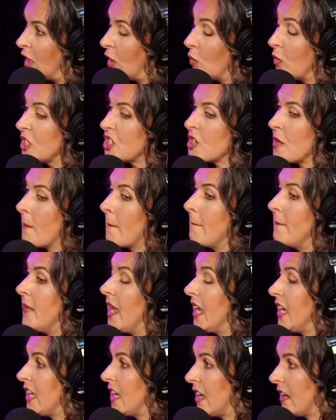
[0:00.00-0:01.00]
which
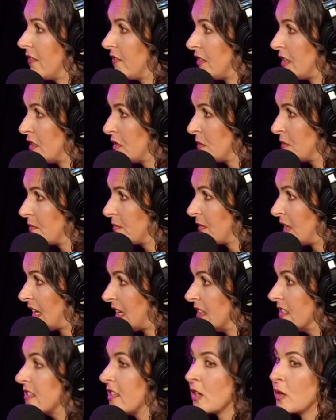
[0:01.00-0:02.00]
many of these
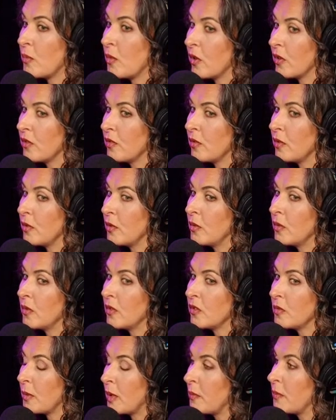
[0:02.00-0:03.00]
kids that are born through
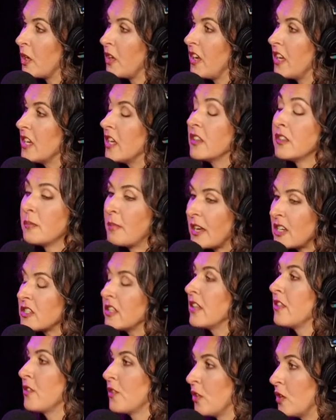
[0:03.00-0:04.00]
sperm donation,
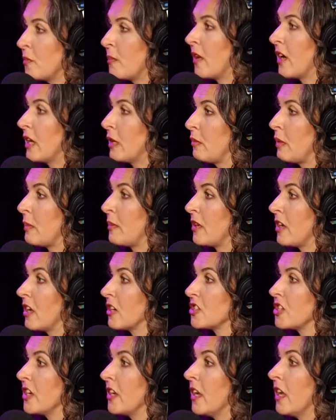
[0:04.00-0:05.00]
especially third party
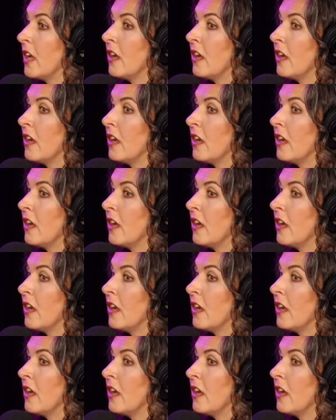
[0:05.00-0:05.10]
reproduction,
-- -- --
● **Work task**
Every record above should be set down exactly, with the pictures left out.

● **Answer space**
[0:00.00-0:01.00]
which
[0:01.00-0:02.00]
many of these
[0:02.00-0:03.00]
kids that are born through
[0:03.00-0:04.00]
sperm donation,
[0:04.00-0:05.00]
especially third party
[0:05.00-0:05.10]
reproduction,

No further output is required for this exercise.